Areas of the blueprint that require your attention and that may need to be changed are highlighted and have expandable annotations offering further guidance.

ParaTools Pro for E4S™ Slurm Cluster Blueprint Example¶

e4s-23.11-cluster-slurm-gcp-5-9-hpc-rocky-linux-8.yaml
blueprint_name: ppro-4-e4s-23-11-cluster-slurm-gcp-5-9-hpc-rocky-linux-8

vars:
#  project_id:  "paratools-pro" #(1)
  deployment_name: ppro-4-e4s-23-11-cluster-slurm-rocky8
  image_family: ppro-4-e4s-23-11-slurm-gcp-5-9-hpc-rocky-linux-8 #(2)!
  region: us-central1
  zone: us-central1-a
  disk_size_gb: 130

deployment_groups:
- group: primary
  modules:
  - id: network1
    source: modules/network/vpc
    settings:
      firewall_rules:
        - name: ssh-login
          direction: INGRESS
          ranges: [0.0.0.0/0] #(3)!
          allow:
            - protocol: tcp
              ports: [22]

  - id: homefs
    source: modules/file-system/filestore
    use: [network1]
    settings:
      local_mount: /home

  - id: compute_node_group
    source: community/modules/compute/schedmd-slurm-gcp-v5-node-group
    settings:
      node_count_dynamic_max: 2 #(4)!
      machine_type: c3-standard-88
      disk_type: pd-balanced
      enable_smt: false
      disk_size_gb: $(vars.disk_size_gb)
      instance_image:
        family: $(vars.image_family)
        project: $(vars.project_id)
      instance_image_custom: true
      bandwidth_tier: gvnic_enabled #(6)!

  - id: compute_partition
    source: community/modules/compute/schedmd-slurm-gcp-v5-partition
    use:
    - network1
    - homefs
    - compute_node_group
    settings:
      partition_name: compute
      is_default: true
      enable_placement: true

  - id: h3_node_group
    source: community/modules/compute/schedmd-slurm-gcp-v5-node-group
    settings:
      node_count_dynamic_max: 2
      machine_type: h3-standard-88
      disk_type: pd-balanced
      instance_image:
        family: $(vars.image_family)
        project: $(vars.project_id)
      instance_image_custom: true
      bandwidth_tier: gvnic_enabled

  - id: h3_partition #(5)!
    source: community/modules/compute/schedmd-slurm-gcp-v5-partition
    use:
    - network1
    - homefs
    - h3_node_group
    settings:
      partition_name: h3

  - id: slurm_controller
    source: community/modules/scheduler/schedmd-slurm-gcp-v5-controller
    use:
    - network1
    - compute_partition
    - h3_partition
    - homefs
    settings:
      disable_controller_public_ips: false
      disk_size_gb: $(vars.disk_size_gb)
      instance_image:
        family: $(vars.image_family)
        project: $(vars.project_id)
      instance_image_custom: true

  - id: slurm_login
    source: community/modules/scheduler/schedmd-slurm-gcp-v5-login
    use:
    - network1
    - slurm_controller
    settings:
      machine_type: n2-standard-4
      disable_login_public_ips: false
      disk_size_gb: $(vars.disk_size_gb)
      instance_image:
        family: $(vars.image_family)
        project: $(vars.project_id)
      instance_image_custom: true

Warning
Either uncomment this line and ensure that this matches the name of your project on GCP, or invoke ghpc with the --vars project_id="${PROJECT_ID}" flag.
Info
Ensure that this matches the image family from the GCP marketplace
Danger
0.0.0.0/0 exposes TCP port 22 the entire world, fine for testing ephemeral clusters, but for persistent clusters you should limit traffic to your organizations IP range or a hardened bastion server
Info
The machine_type and node_count_dynamic_max should be set to reflect the instance types and number of nodes you would like to use.
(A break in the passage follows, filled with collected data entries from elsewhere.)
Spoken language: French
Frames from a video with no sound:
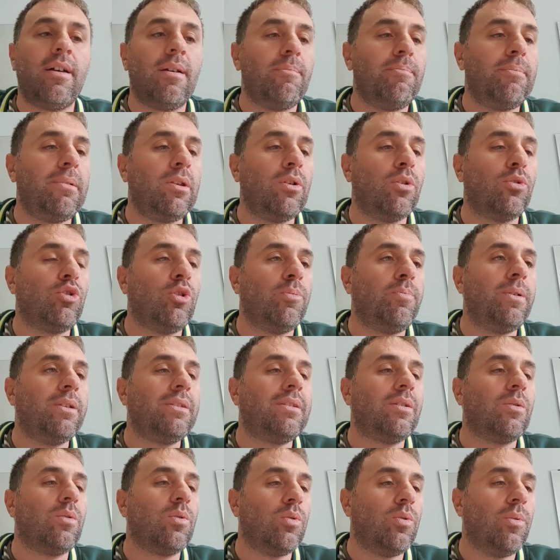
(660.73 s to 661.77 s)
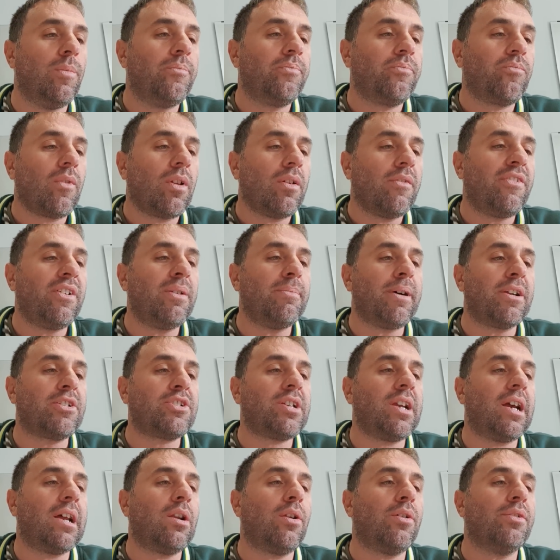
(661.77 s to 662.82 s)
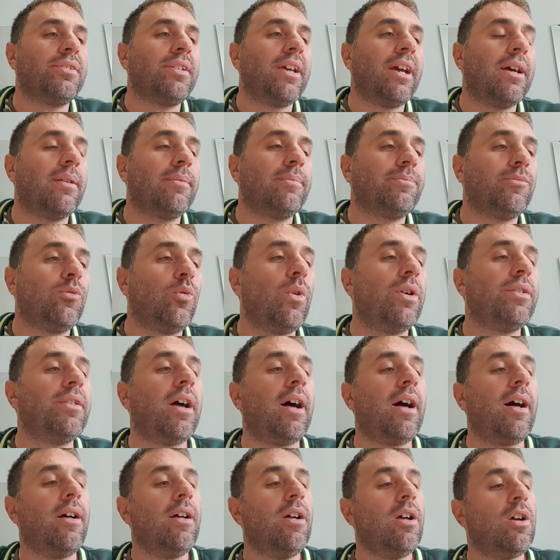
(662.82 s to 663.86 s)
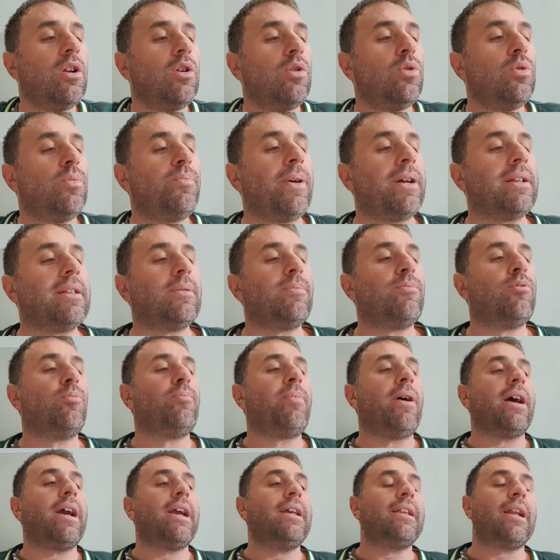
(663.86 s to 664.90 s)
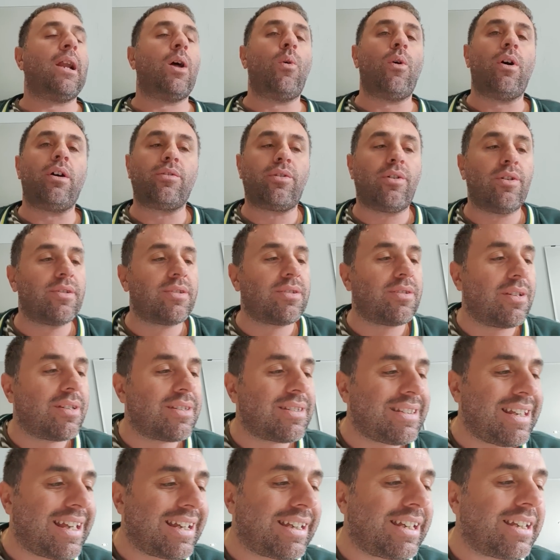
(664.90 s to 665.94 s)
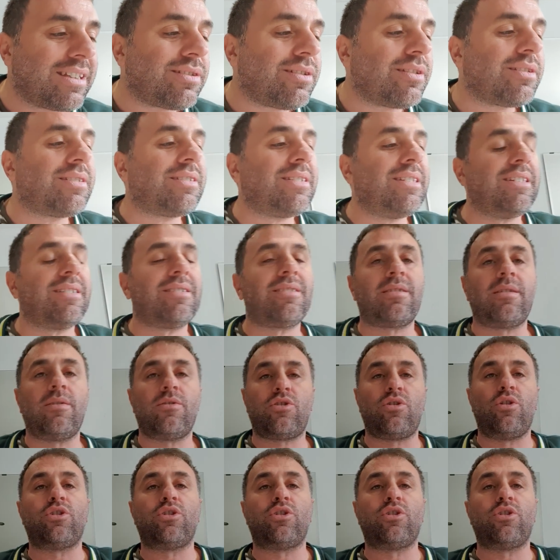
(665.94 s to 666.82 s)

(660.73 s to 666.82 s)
million de BTU. le marché à long terme. Maintenant, le baril, entre 105 et 106.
These are spun up dynamically. You must ensure that you have sufficient quota to run with the number of vCPUs = (cores per node)*(node_cound_dynamic_max). For compute intensive, tightly coupled jobs, C3 or H3 instances have shown good performance.
Info
This example includes an additional SLURM partition containing H3 nodes. At the time of this writing, access to H3 instances was limited and you may need to request access via a quota increase request. You do not need multiple SLURM partitions, and may consider removing this one.
Info
To access the full high-speed per-VM Tier_1 networking capabilities on supported instance types, the gvnic must be enabled.